Student Experiences: Ono Lab

U N E student Taylor Gibson

Taylor Gibson, M.S. ’23

The project I am working on for my master’s thesis is determining the composition of the diet of gray seals and harbor seals through DNA analysis of their intestinal contents/feces, as well as comparing the two species’ diets. I am currently in the DNA-extraction process with my samples, which will lead to PCR testing [polymerase chain reaction testing, the same technique used to identify DNA in COVID strains] and DNA sequencing in future weeks. The sequencing will provide insight on any vertebrate and DNA detected within the samples, which will then be used to determine the composition of the seals’ diets. 

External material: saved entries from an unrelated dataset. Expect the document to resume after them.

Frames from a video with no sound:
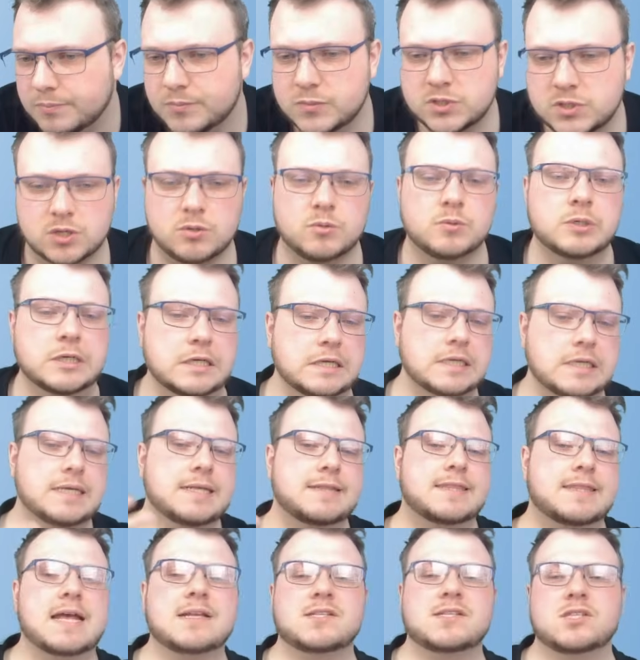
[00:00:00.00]
So
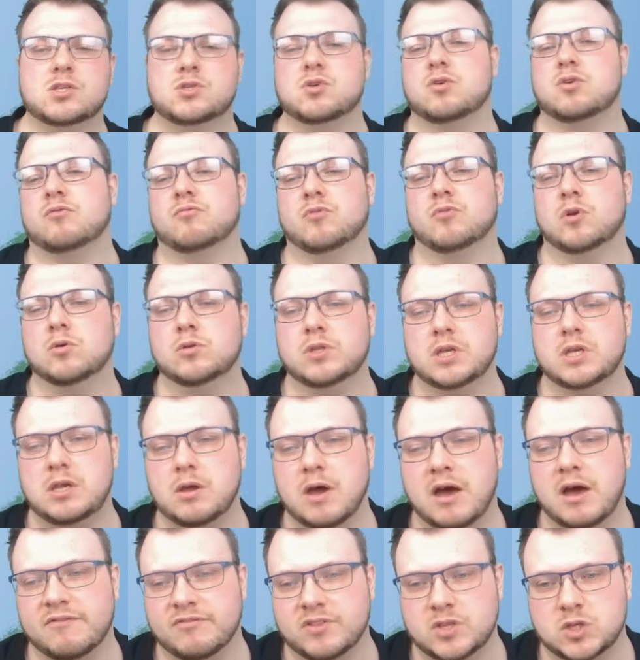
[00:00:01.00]
that's the sort of role that you
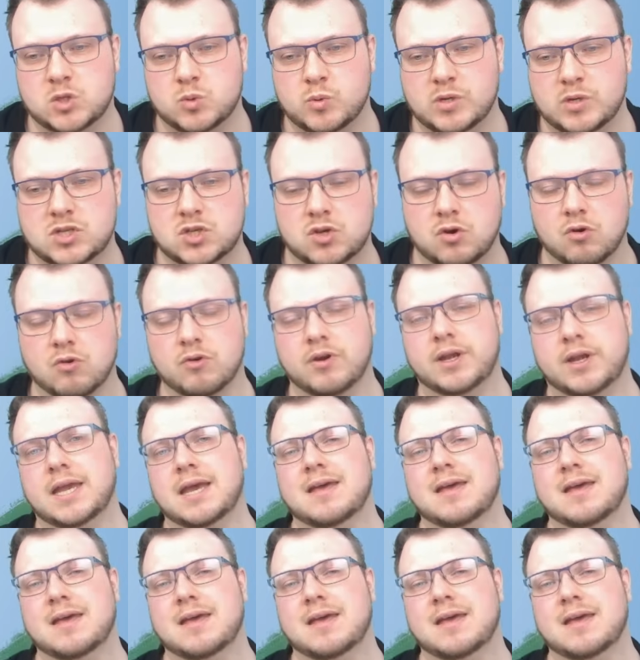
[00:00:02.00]
have for the switch scoring,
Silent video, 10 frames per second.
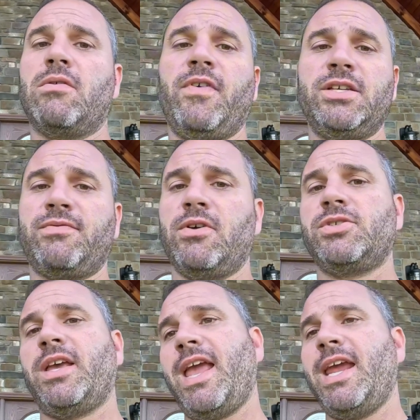or vice
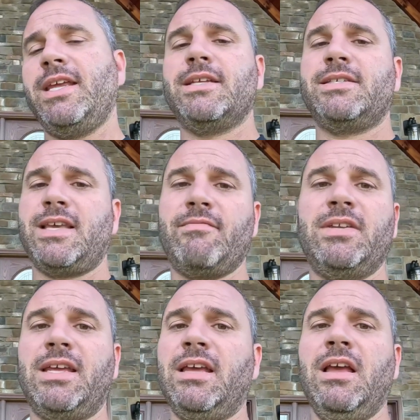versa, 80 to
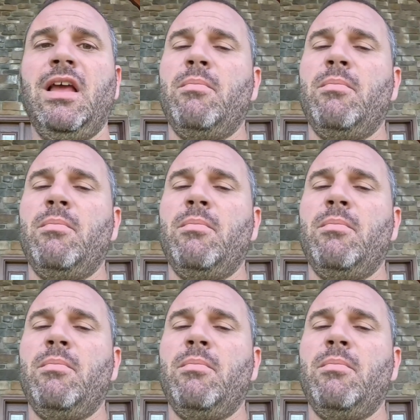70.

This research is part of a larger study with Frederick Wenzel of Northeast Fisheries Science Center in Woods Hole, Massachusetts [part of NOAA Fisheries, a governmental agency responsible for ocean resource stewardship], who will be running similar analyses on the stomach and blubber of the same seals and will then compare the results of all three analyses (intestine, stomach, and blubber) to piece together a comprehensive diet of the two species and see if they overlap.

I am a first-year 4+1 graduate student at UNE. During my freshman and sophomore years as an undergraduate student here, I worked as a lab assistant in one of the research labs. This sparked my interest in research and opened my eyes to the idea of completing my master’s through UNE. It’s been a smooth transition from undergraduate to graduate work.

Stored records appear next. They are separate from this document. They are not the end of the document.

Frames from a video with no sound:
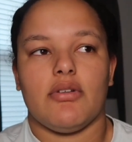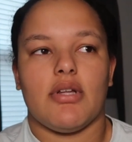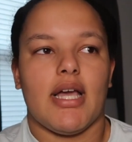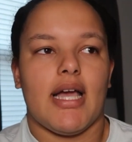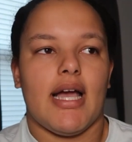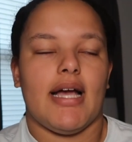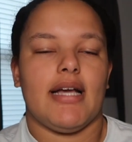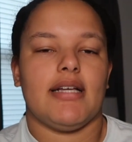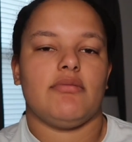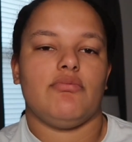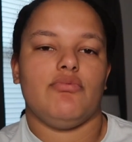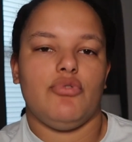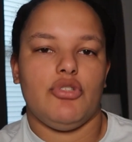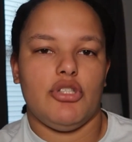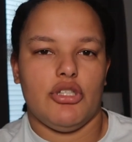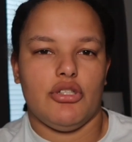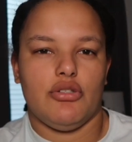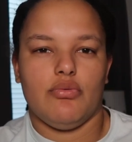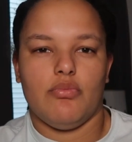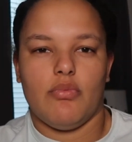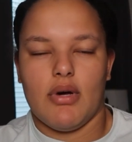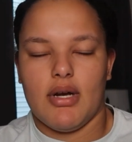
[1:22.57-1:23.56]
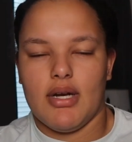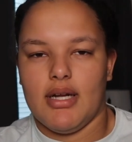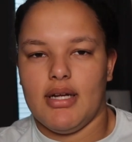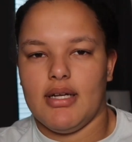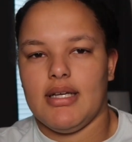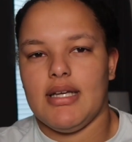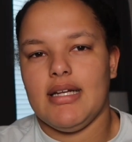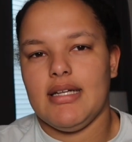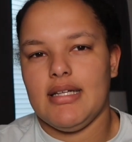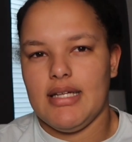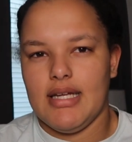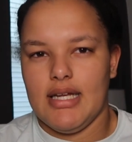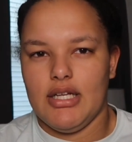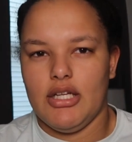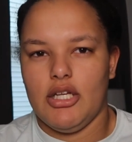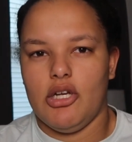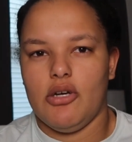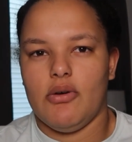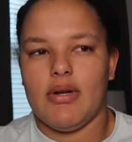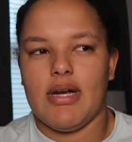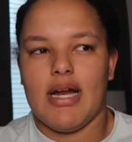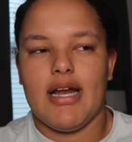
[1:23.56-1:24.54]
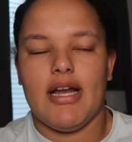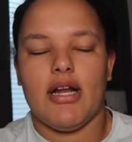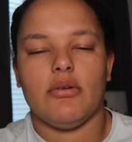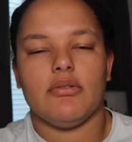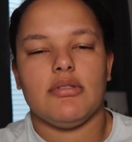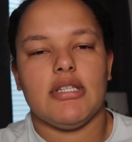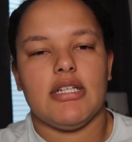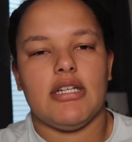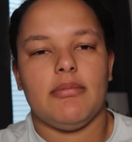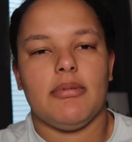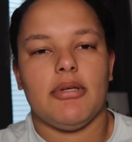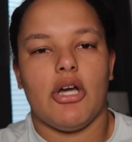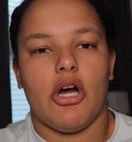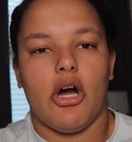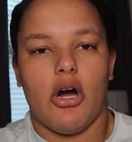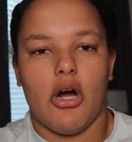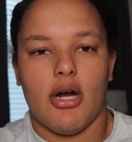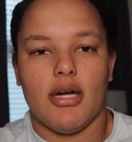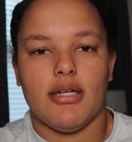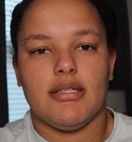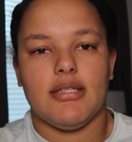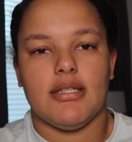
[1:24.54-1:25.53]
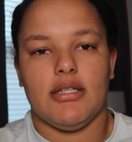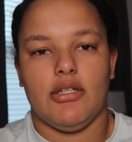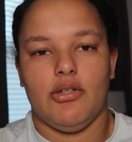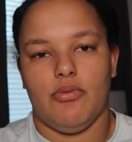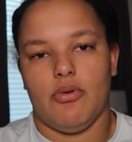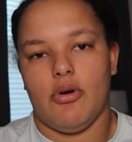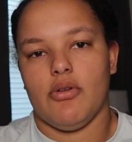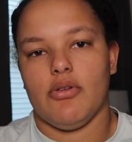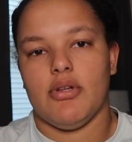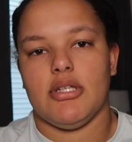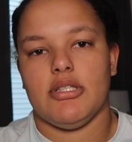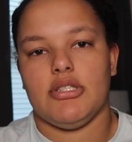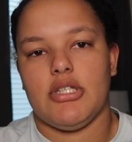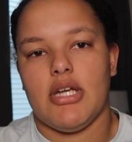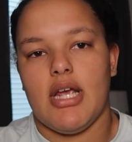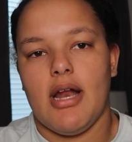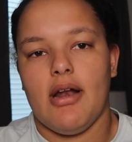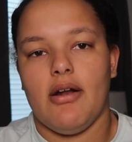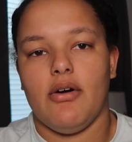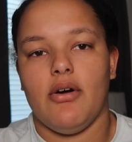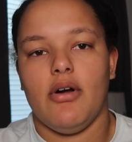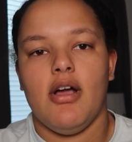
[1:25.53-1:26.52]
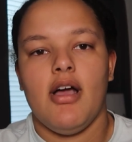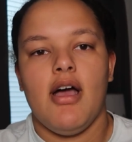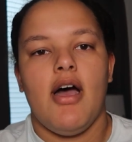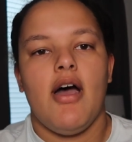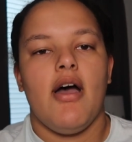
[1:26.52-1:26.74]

Like, I just want to continue, and I know it's going to be hard to grow this channel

Headshot of U N E student Dominique Mellon

Dominique Mellone, M.S. ’22

My research is focused on characterizing stress levels in gray seals—both wild seals from multiple islands off the coast of Cape Cod and captive seals from the National Zoo in Washington, D.C. I am performing FGMA (fecal glucocorticoid metabolite analysis) to quantify levels of glucocorticoids, or stress hormones, from fecal samples of both the wild and captive seals. This analysis has never been performed on gray seals, so my thesis is a novel study.

The fecal samples from the wild seals were taken during fall, the period in which white sharks are heavily prevalent along the coast of New England, especially Cape Cod. I hope my data indicate trends that show wild seals have a higher quantity of stress hormones than the captive seals, possibly due to intense predation pressure from white sharks. 

I also went to UNE for my bachelor’s degree. This is where I first got experience working in the marine lab with seals. A lot of my undergraduate research was focused on diet analysis.